*Your goal:* Type out the entries below again, character for character.

*Data shown:*
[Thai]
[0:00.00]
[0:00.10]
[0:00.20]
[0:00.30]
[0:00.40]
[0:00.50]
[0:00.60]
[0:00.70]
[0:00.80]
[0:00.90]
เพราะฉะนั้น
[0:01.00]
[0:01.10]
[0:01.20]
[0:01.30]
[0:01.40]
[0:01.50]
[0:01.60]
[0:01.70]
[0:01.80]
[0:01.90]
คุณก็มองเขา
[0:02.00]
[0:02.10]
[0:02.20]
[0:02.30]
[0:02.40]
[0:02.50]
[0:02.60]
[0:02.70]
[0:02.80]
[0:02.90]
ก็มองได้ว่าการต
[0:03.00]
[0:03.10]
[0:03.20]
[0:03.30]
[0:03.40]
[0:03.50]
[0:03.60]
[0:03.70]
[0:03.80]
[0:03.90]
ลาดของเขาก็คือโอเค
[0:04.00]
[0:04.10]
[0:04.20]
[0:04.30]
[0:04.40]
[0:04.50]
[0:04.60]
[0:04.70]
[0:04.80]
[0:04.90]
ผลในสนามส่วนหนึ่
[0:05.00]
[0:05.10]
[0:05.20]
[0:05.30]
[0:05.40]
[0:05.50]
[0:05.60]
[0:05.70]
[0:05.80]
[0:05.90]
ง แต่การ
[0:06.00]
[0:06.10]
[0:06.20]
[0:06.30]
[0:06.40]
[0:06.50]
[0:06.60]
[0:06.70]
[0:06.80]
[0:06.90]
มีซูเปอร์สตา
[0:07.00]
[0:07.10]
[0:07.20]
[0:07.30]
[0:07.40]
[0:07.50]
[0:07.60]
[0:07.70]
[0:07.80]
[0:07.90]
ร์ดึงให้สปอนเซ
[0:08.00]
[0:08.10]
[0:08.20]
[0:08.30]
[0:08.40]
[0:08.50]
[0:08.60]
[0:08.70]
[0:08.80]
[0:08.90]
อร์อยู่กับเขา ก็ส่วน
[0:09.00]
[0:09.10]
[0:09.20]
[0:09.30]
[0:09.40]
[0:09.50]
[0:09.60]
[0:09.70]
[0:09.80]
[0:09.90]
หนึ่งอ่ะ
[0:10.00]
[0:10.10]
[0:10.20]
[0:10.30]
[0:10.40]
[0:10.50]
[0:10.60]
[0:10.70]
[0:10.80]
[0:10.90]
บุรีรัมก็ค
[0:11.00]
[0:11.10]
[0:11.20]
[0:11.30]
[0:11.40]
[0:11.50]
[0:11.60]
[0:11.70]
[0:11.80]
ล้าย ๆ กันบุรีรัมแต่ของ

*Reply:*
[Thai]
[0:00.00]
[0:00.10]
[0:00.20]
[0:00.30]
[0:00.40]
[0:00.50]
[0:00.60]
[0:00.70]
[0:00.80]
[0:00.90]
เพราะฉะนั้น
[0:01.00]
[0:01.10]
[0:01.20]
[0:01.30]
[0:01.40]
[0:01.50]
[0:01.60]
[0:01.70]
[0:01.80]
[0:01.90]
คุณก็มองเขา
[0:02.00]
[0:02.10]
[0:02.20]
[0:02.30]
[0:02.40]
[0:02.50]
[0:02.60]
[0:02.70]
[0:02.80]
[0:02.90]
ก็มองได้ว่าการต
[0:03.00]
[0:03.10]
[0:03.20]
[0:03.30]
[0:03.40]
[0:03.50]
[0:03.60]
[0:03.70]
[0:03.80]
[0:03.90]
ลาดของเขาก็คือโอเค
[0:04.00]
[0:04.10]
[0:04.20]
[0:04.30]
[0:04.40]
[0:04.50]
[0:04.60]
[0:04.70]
[0:04.80]
[0:04.90]
ผลในสนามส่วนหนึ่
[0:05.00]
[0:05.10]
[0:05.20]
[0:05.30]
[0:05.40]
[0:05.50]
[0:05.60]
[0:05.70]
[0:05.80]
[0:05.90]
ง แต่การ
[0:06.00]
[0:06.10]
[0:06.20]
[0:06.30]
[0:06.40]
[0:06.50]
[0:06.60]
[0:06.70]
[0:06.80]
[0:06.90]
มีซูเปอร์สตา
[0:07.00]
[0:07.10]
[0:07.20]
[0:07.30]
[0:07.40]
[0:07.50]
[0:07.60]
[0:07.70]
[0:07.80]
[0:07.90]
ร์ดึงให้สปอนเซ
[0:08.00]
[0:08.10]
[0:08.20]
[0:08.30]
[0:08.40]
[0:08.50]
[0:08.60]
[0:08.70]
[0:08.80]
[0:08.90]
อร์อยู่กับเขา ก็ส่วน
[0:09.00]
[0:09.10]
[0:09.20]
[0:09.30]
[0:09.40]
[0:09.50]
[0:09.60]
[0:09.70]
[0:09.80]
[0:09.90]
หนึ่งอ่ะ
[0:10.00]
[0:10.10]
[0:10.20]
[0:10.30]
[0:10.40]
[0:10.50]
[0:10.60]
[0:10.70]
[0:10.80]
[0:10.90]
บุรีรัมก็ค
[0:11.00]
[0:11.10]
[0:11.20]
[0:11.30]
[0:11.40]
[0:11.50]
[0:11.60]
[0:11.70]
[0:11.80]
ล้าย ๆ กันบุรีรัมแต่ของ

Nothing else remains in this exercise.